(DATA TO EXAMINE)
⁂
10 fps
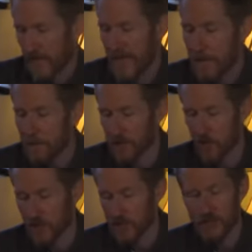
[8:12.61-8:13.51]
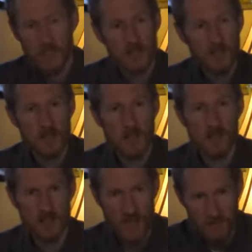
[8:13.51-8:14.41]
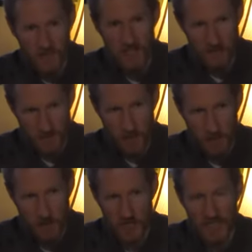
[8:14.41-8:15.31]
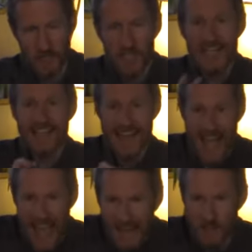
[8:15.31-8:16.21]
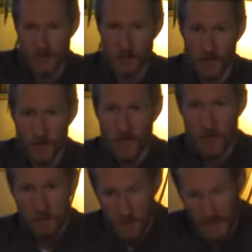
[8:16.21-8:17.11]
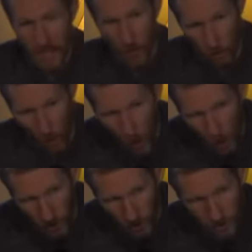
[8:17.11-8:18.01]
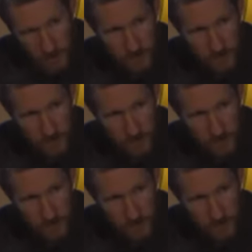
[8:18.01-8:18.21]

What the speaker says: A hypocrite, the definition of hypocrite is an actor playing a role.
⁂
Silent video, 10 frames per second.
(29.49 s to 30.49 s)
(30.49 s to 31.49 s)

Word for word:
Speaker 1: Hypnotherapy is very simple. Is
⁂
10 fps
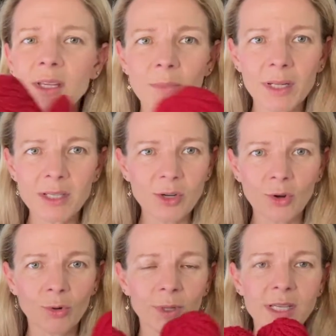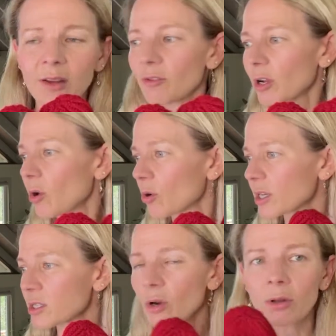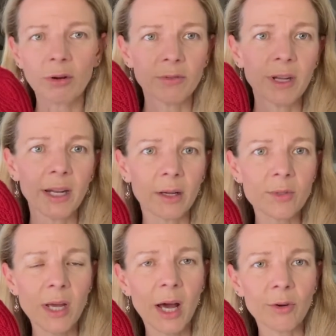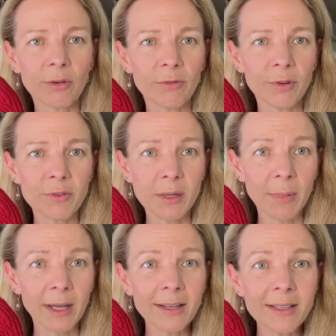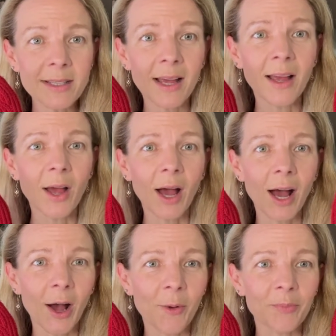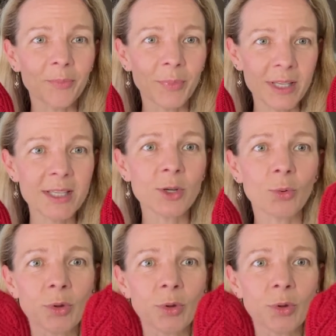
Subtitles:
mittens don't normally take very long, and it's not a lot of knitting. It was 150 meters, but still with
⁂
(EXERCISE GOAL) Would you output the lines above from the line holding "[8:15.31-8:16.21]" up to and including the line holding "What the speaker", exactly and only those, with no pictures?

(PROBLEM SOLUTION)
[8:15.31-8:16.21]
[8:16.21-8:17.11]
[8:17.11-8:18.01]
[8:18.01-8:18.21]

What the speaker says: A hypocrite, the definition of hypocrite is an actor playing a role.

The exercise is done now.